08/03/2010 | Yazar: Cihan Dağ

Kadınlar, erkekliğin mağdurları. Ruh sizin, beden sizin, el, göz, size ait olan ne varsa sizin. Bunu hiç bir erkek iktidarına kaptırmayın.

Kadınlar, erkekliğin mağdurları. Ruh sizin, beden sizin, el, göz, size ait olan ne varsa sizin. Bunu hiç bir erkek iktidarına kaptırmayın. Kim ahlak diye üzerinize geliyorsa, onlardan kaçının. Çünkü ahlaktan bahseden en büyük ahlaksızdır. Kendinizi pahalı pabuçların, taşların, elbiselerin, güllerin esiri etmeyin. Sahip olmayı arzuladığınız tüm o gösterişli şeyler size tutsaklıktan başka bir şey getirmeyecek.
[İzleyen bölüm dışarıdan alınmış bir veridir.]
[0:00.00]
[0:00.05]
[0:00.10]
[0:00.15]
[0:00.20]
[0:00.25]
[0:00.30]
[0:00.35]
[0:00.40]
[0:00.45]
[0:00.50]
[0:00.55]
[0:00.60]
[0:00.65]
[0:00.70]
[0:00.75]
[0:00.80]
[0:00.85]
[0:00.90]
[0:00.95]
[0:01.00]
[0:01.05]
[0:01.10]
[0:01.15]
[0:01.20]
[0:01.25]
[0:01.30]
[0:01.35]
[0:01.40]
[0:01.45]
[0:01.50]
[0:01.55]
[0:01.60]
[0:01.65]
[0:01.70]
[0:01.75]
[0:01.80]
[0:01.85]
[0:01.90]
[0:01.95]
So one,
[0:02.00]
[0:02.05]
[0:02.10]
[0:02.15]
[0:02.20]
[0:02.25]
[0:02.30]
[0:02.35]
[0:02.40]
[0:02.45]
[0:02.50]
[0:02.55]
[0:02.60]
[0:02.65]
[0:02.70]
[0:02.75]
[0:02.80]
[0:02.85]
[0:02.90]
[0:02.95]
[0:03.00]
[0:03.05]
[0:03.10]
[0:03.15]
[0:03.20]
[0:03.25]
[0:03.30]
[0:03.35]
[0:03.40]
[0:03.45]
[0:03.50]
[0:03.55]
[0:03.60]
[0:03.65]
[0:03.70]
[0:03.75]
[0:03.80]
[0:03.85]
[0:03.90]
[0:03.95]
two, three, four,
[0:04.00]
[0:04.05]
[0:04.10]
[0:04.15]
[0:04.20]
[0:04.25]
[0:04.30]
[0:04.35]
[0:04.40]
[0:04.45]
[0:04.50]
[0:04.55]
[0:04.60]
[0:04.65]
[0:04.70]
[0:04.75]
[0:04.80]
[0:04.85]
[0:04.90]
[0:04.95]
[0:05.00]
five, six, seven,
Tarih boyunca kadın böyle şeylerle kandırılmış, dikkati dağıtılmıştır. Kadının yeri kültürlere göre elbette farklı yerlerde seyretmektedir. Lakin kapitalizmin dayadığı erkeklik-iktidar-otorite algısı tüm kültürlerde ökse otu gibi yayılıyor. Kadın her alanda kıskaç altına alınmak isteniyor. Neden küçük karabalıklar siz olmayasınız. Neden Ay'a bir kadın ayak basmasın, neden bir 'köyün' muhtarı kadın olmasın, gece yarısı sokaklarda dolaşmasın ya da istediği gibi giyinemesin ve neden bir kadın, erkek evladını erkeklik-iktidar-otorite olgusundan sıyırarak bir ağaç misali dünyaya daha fazla oksijen vermesin?
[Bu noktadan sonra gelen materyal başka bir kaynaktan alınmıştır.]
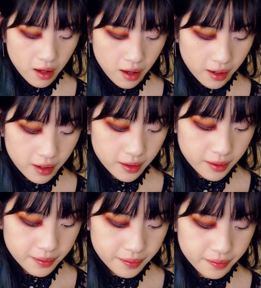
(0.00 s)

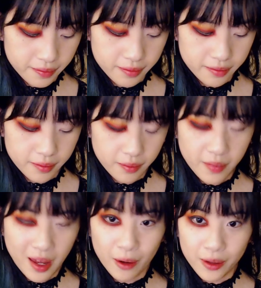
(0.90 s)

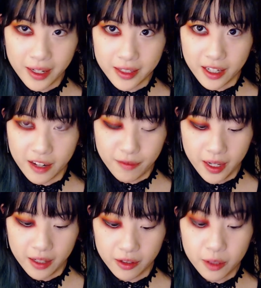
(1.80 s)
outline that I've made
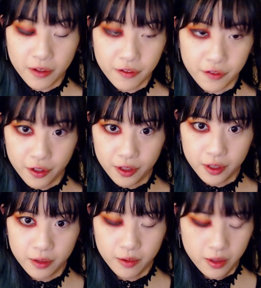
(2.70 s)
a little bit further
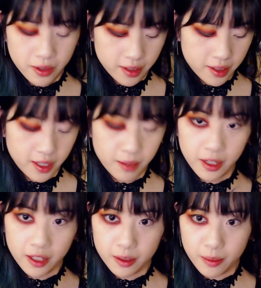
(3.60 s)
using the same
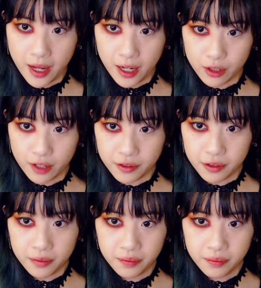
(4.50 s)
color black truffle.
En önemlisi çocukken size anlatılan masalları unutun. Sindirella neden on ikiden sonra evde olmak zorunda? Barbie neden sarışın ve güzel olmak zorunda? Şeker Kız Candy neden şirin ve ağlak olmak zorunda? Atın bilinçaltınızdan bunları.

Özgürlük istiyorsanız bunu kendiniz alacaksınız. Kimse altın tepsilerde size sunmayacak özgürlüğü. Tabi bu özgürlüğü nasıl algıladığınıza da bağlı. Özgürlük arkadaşlarınla sinemaya gitmek, komşuyla sohbet etmek, gün boyu kadın programları ve dizi izlemek, sevgilinle gezebilmek hatta istediğin insanla evlenebilmek değildir özgürlük. Daha fazlasıdır. Biyolojik farklılıklar dışında, erkeğin yapıp da senin yapamadığın bir şey varsa orada sorun vardır.
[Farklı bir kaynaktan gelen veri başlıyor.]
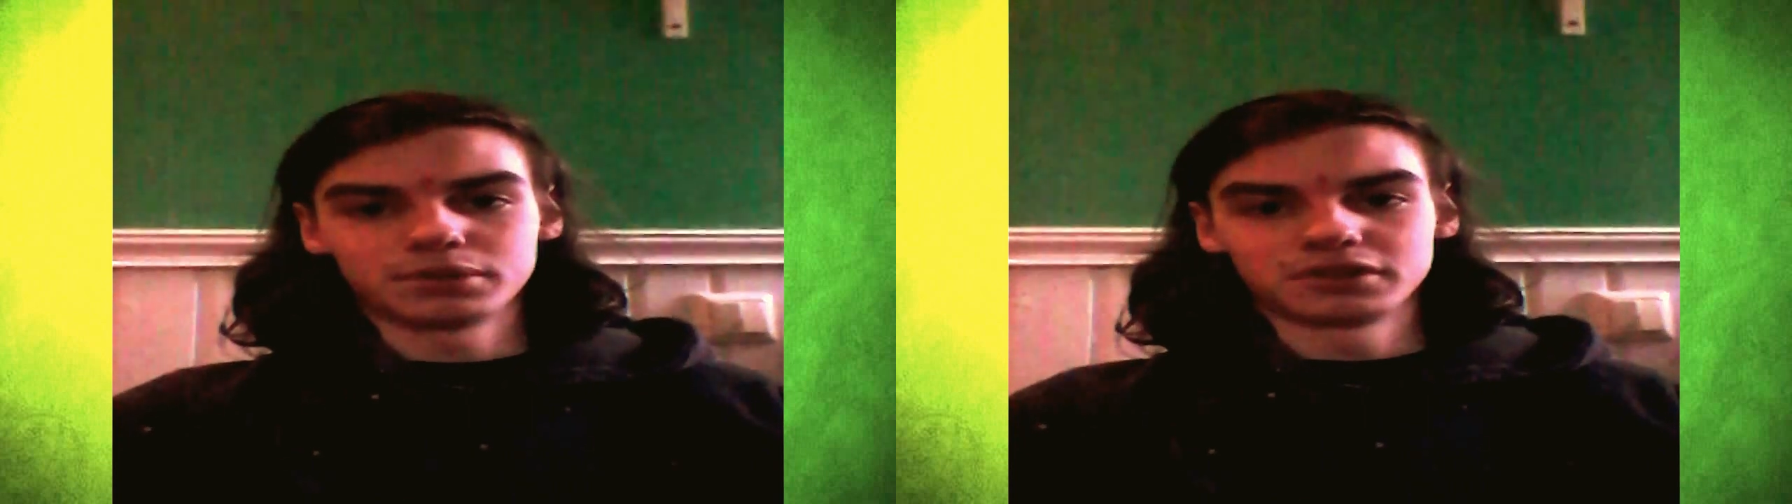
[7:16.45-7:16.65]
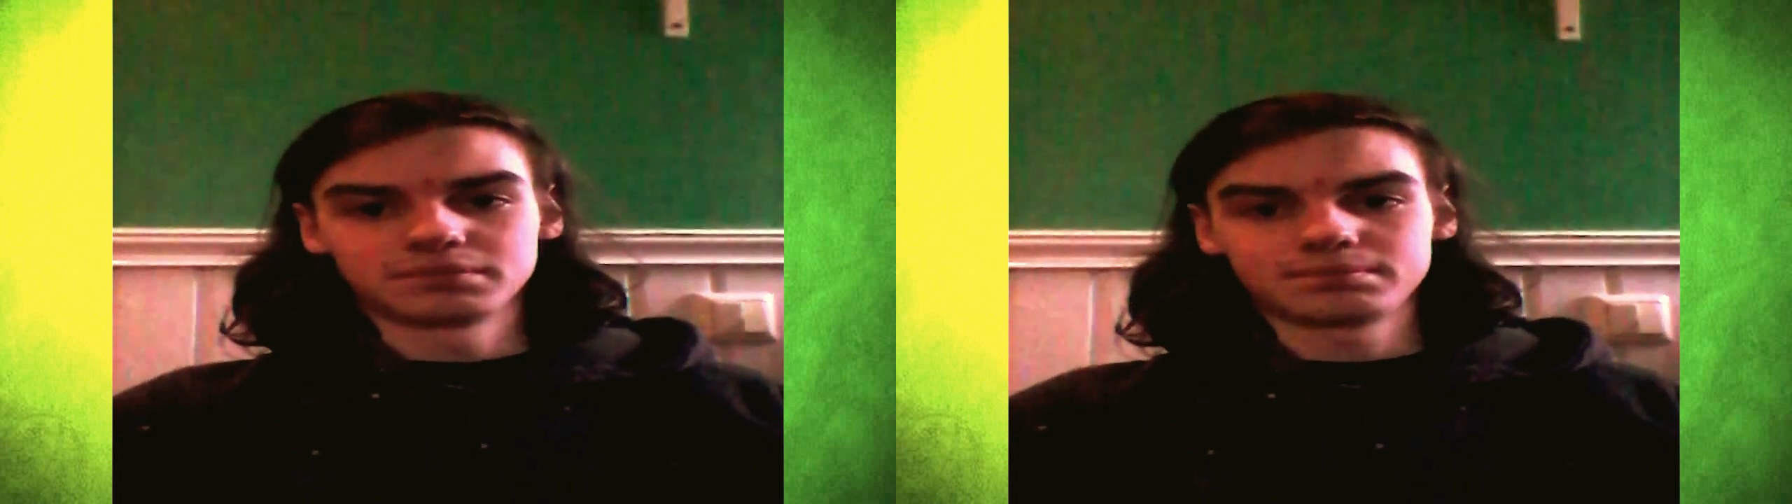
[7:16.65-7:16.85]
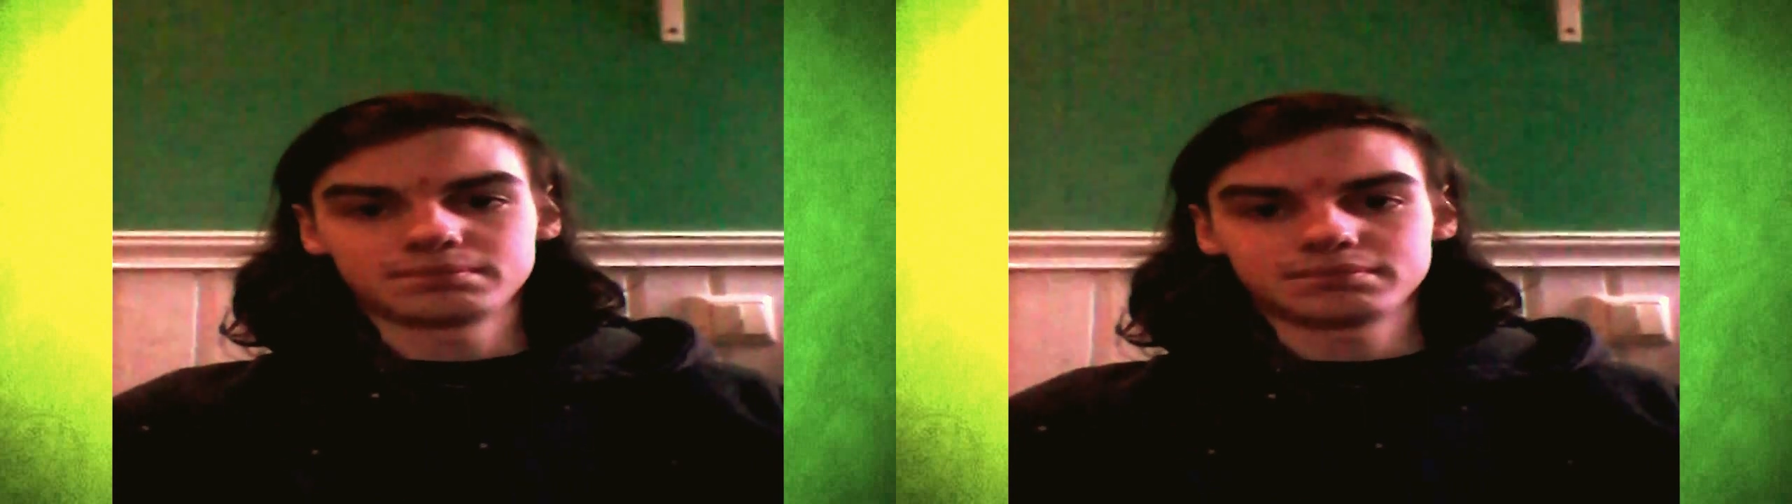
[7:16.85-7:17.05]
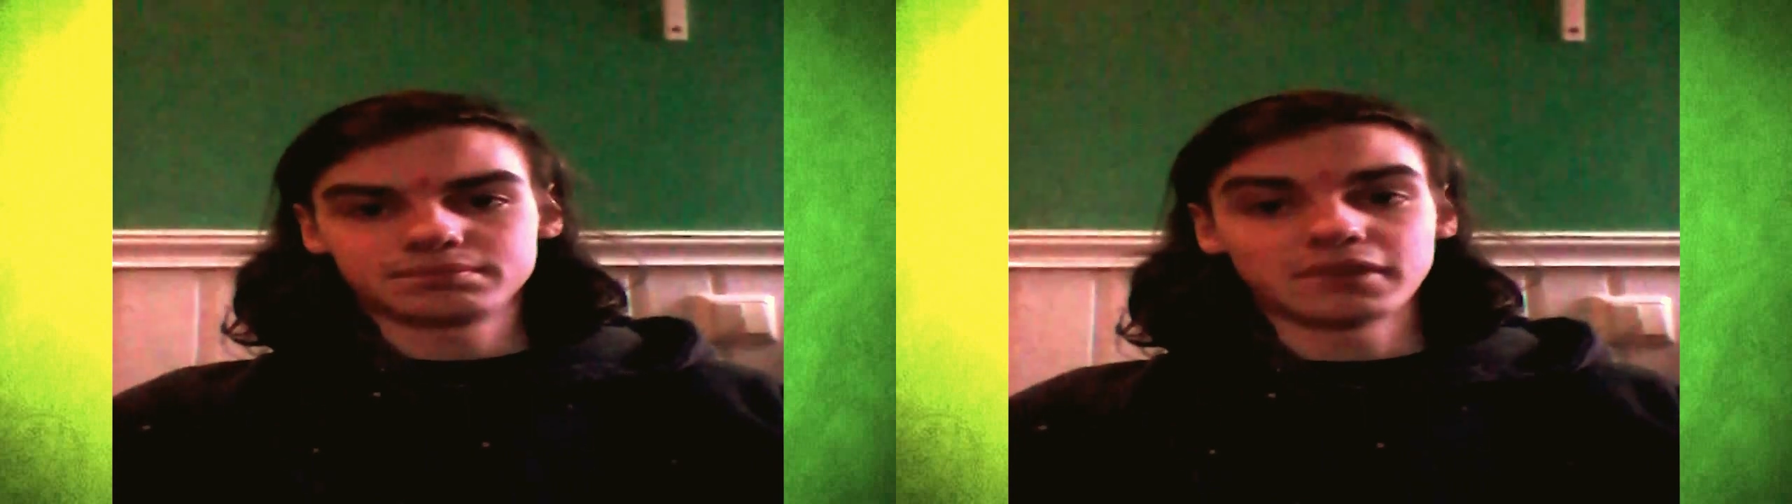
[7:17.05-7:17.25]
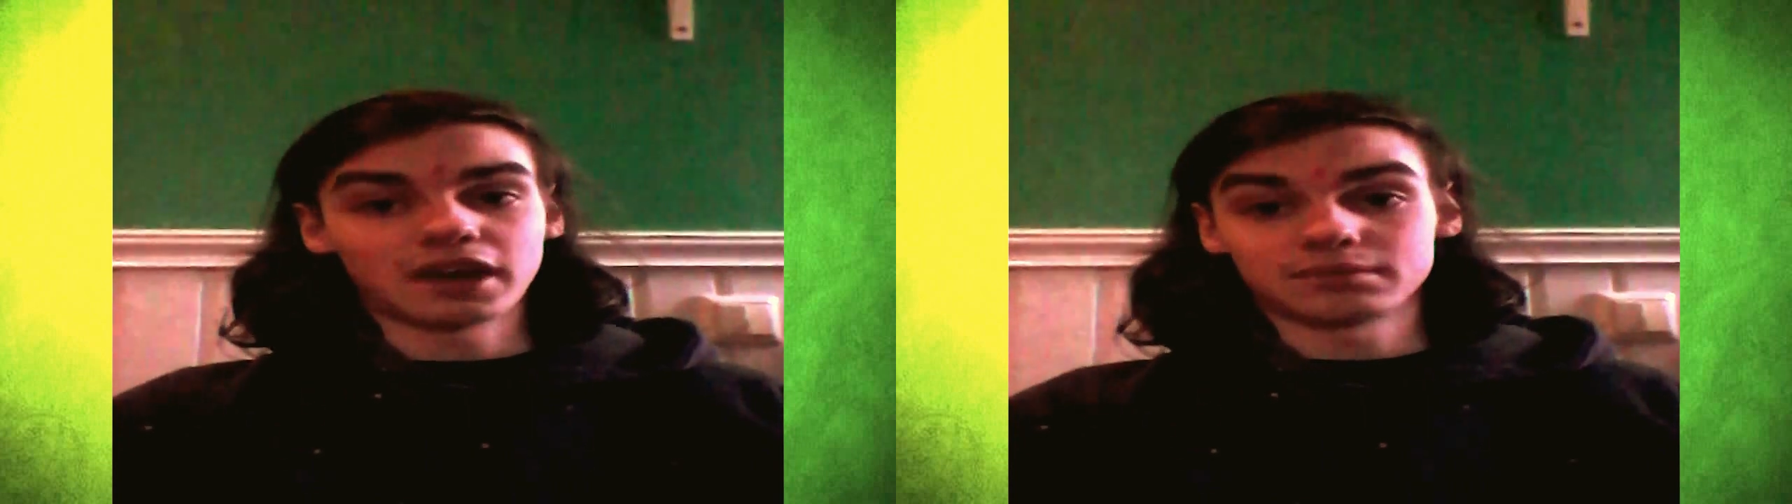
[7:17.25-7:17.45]

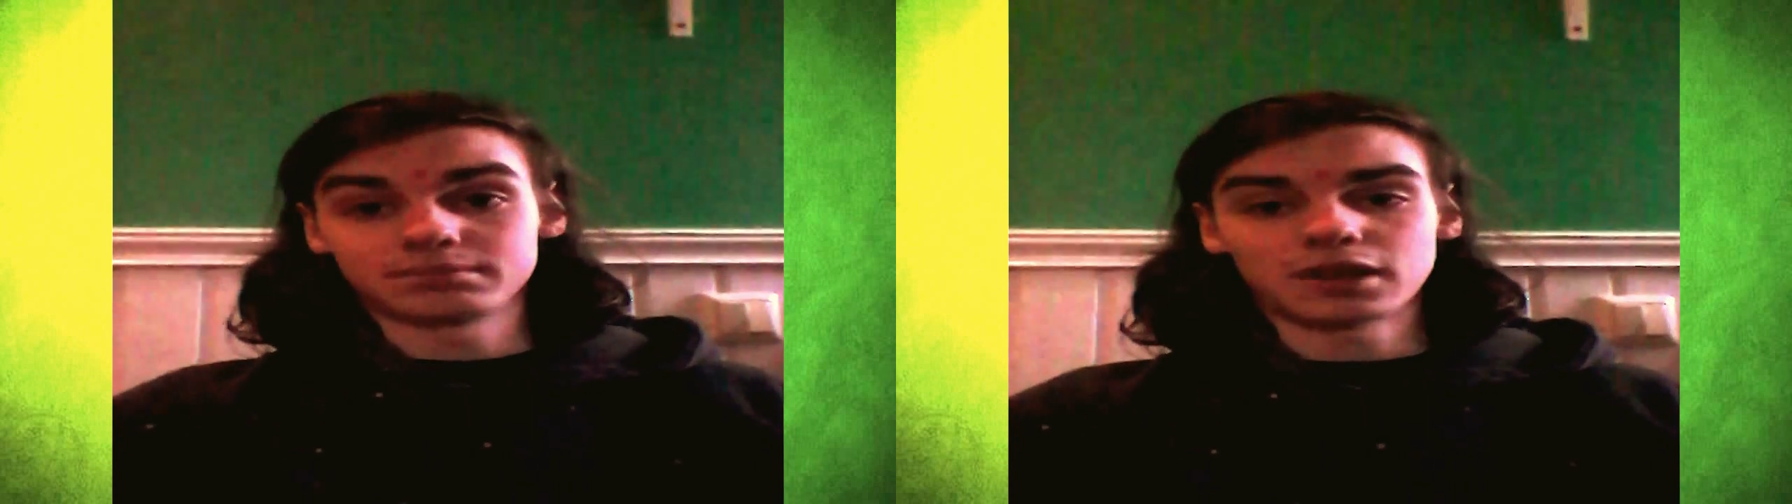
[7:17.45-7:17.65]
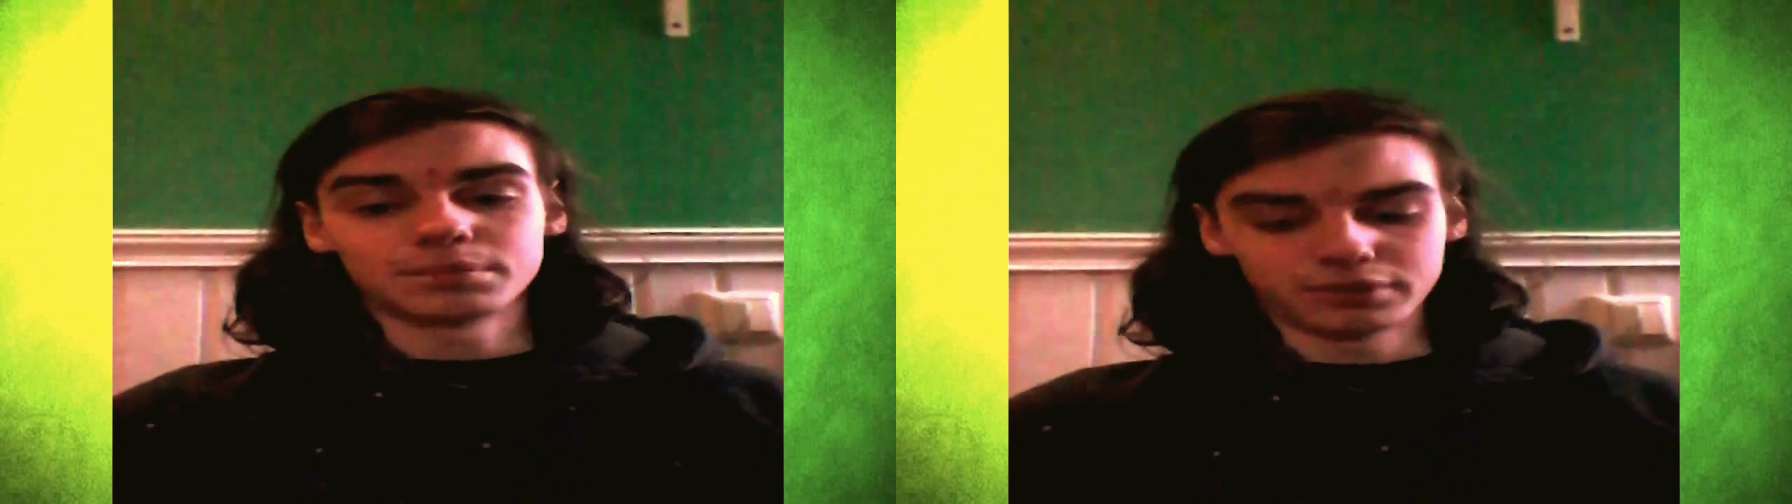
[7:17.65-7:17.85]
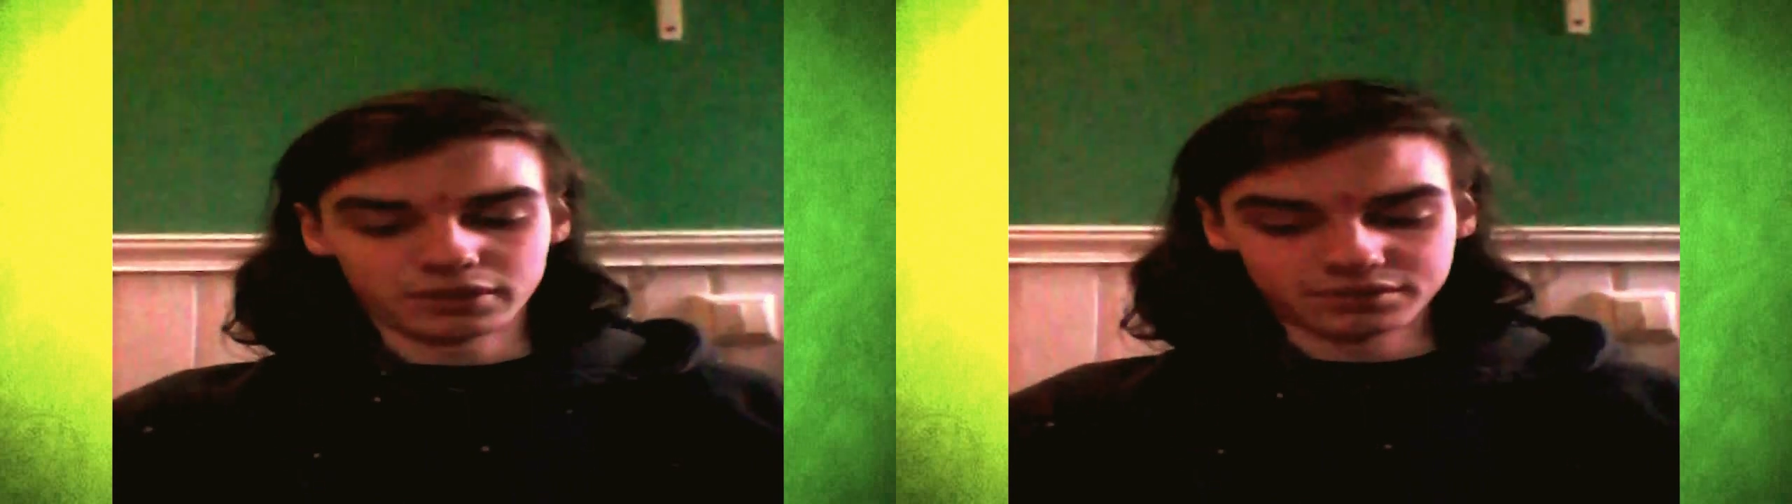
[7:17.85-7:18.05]
put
Kaç koyun ettiğinizle değil, kaç koyun alabildiğinizle ilgilenin. 30 yaşınıza gelip hala evlenmediğinize değil, bu yaşa kadar dünya için bir şey yapmadıysanız ona yanın. Takılarınızın, kotlarınızın, deri montlarınızın çantalarınızın ihtişamıyla değil, onların sizin elinize geçene kadar kaç kişinin emeğinin, sağlığının ve canının çalındığıyla ilgilenin.

Sürekli birilerini memnun etme ihtiyacınızdan kurtulun. Her başarılı erkeğin arkasında bir kadın vardır diyenlere, "hadi len" deyin. Korkmayın deyin, "len" demekle kaba olmazsınız. Kadının ağzına küfür yakışmaz mı? Bunu diyenlere güzel bir örnek gösterin. Cennet anaların ayaklarının altındadır diyen bir erkeğe, "neden o zaman hem anayı hem de cenneti ayaklarının altına alırsın" diye bir sorun? Baba evin direğidir diyenlere dul kaldıktan sonra ailesine sahip çıkan, evi "direksizde" ayakta tutanları gösterin.

Yapın bunları, zaman yanılgısına sakın düşmeyin. Değişmesi gereken ne varsa şimdi değişmeli. Hemen şimdi!!!